La sua storia di sostenitore della ricerca scientifica nasce dopo la diagnosi di distrofia muscolare, nel 1985, quando aveva 35 anni.

«La malattia può spingerti a sopravvivere nel guscio del tuo egoismo o aprirti al mondo per aiutare gli altri». Andrea Vigna ha scelto la seconda opzione. Anche se non ricorda esattamente il giorno in cui è stato ufficializzato il suo ruolo di coordinatore per la provincia piemontese di Verbano Cusio Ossola, è certo di aver vissuto molto da vicino la nascita di Fondazione Telethon. La sua storia di sostenitore della ricerca scientifica nasce dopo la diagnosi di distrofia muscolare, nel 1985, quando aveva 35 anni.

Come ricorda Andrea «fino a quel momento ero una persona sportiva, avevo già due figli, svolgevo la mia attività all’interno dell’azienda Lagostina, quella del carosello de la Linea, il personaggio ideato da Osvaldo Cavandoli divenuto famosissimo tra gli anni 60 e 70». Andrea non si scoraggia, si informa, va in Francia dove si trattiene a studiare la malattia per alcuni anni, cerca di capire quale potrebbe essere il suo destino e decide che non può fermarsi.
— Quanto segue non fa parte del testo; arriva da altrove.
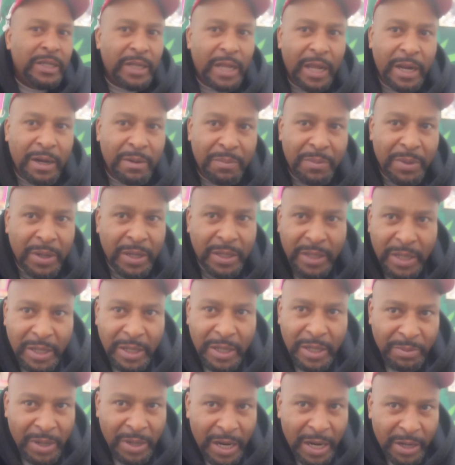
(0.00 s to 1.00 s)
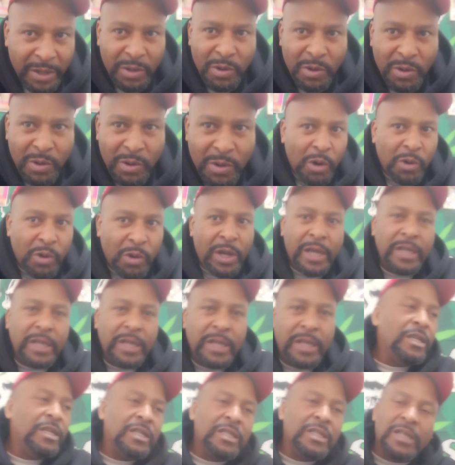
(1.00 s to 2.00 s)
They didn't beat them. Now you a
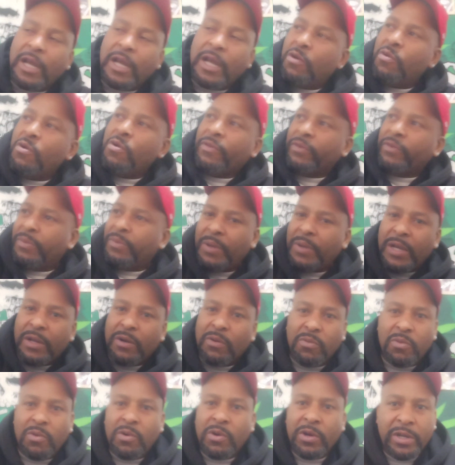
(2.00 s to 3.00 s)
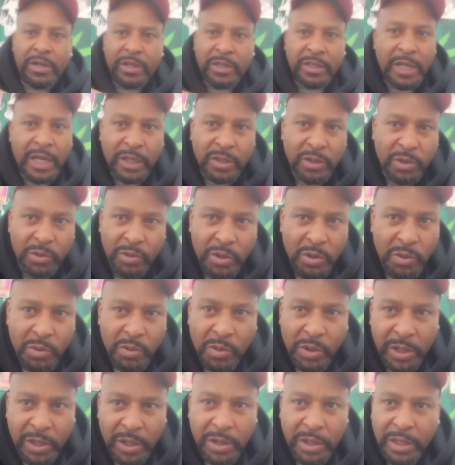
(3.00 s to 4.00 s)
OKC. It's like whoever played the Warriors, that's who
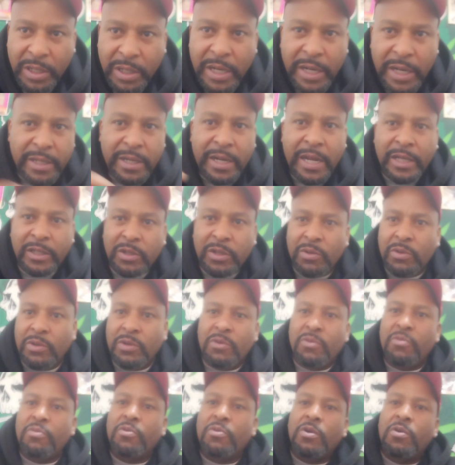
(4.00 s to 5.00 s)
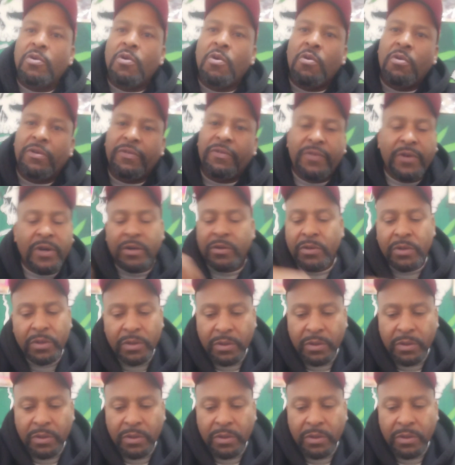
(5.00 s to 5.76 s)
you uh, that's who you going for.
Torna in Italia, contatta la Uildm di Torino e si incammina su un percorso che lo porterà da li a breve, nel 1995, a costituire la sezione di Omegna dell’Associazione.

Nel frattempo nasce Fondazione Telethon e Andrea divide il suo impegno tra le due organizzazione “sorelle”. «Sono orgoglioso di aver vissuto così da vicino la crescita della Fondazione e, parallelamente, lo sviluppo attraverso di lei della ricerca scientifica per la lotta alle malattie genetiche. Da questa amicizia scaturisce la mia collaborazione sempre più stretta con Telethon e la nomina a coordinatore».

Andrea crea intorno a questo suo impegno, che si intensifica dopo il ritiro dall’attività professionale, una cerchia di collaboratori e volontari che coinvolge associazioni territoriali di ogni genere. Molti dei suoi sostenitori attraversano indistintamente le attività di Uildm e quelle per Telethon. «Ci sono gli alpini, le associazioni sportive e anche molte scuole di ballo con cui organizzo periodicamente saggi di danza a sostegno della ricerca». L’attività di Andrea, più che di coordinamento, può definirsi come una continua e proficua testimonianza. Come dice lui stesso:

«Io rappresento la prova vivente che non si deve mai desistere, ma che il desiderio di essere di sostegno agli altri aiuta a mantenere il vigore e l’energia per superare ogni difficoltà».

Oggi Andrea ha bisogno di un po’ d’aiuto per muoversi ma fino a cinque anni fa percorreva anche 3 mila km all’anno in bicicletta. Il suo impegno e quello dei volontari sul territorio si dipana soprattutto tra ottobre e gennaio, tra banchetti e appuntamenti enogastronomici e artistici. In media, in questo arco di tempo, il gruppo riesce a mettere in piedi anche fino a 25 iniziative durante le quali il compito principale di Andrea è quello di spiegare l’importanza di sostenere la ricerca a favore non solo di chi soffre di una patologia genetica ma di tutti coloro che dai progressi della scienza possono trarre giovamento. Andrea è molto orgoglioso dei suoi due figli, oramai adulti, anche loro molto sportivi e sempre pronti a dare una mano per allestire eventi e sostenere le attività del padre: «C’è stato un momento in cui mi sono molto preoccupato pensando di aver trasmesso anche a loro la malattia. Fortunatamente questo non è successo ma ciò non ha impedito loro di avvertire forte la responsabilità di essermi al fianco in questa grande impresa».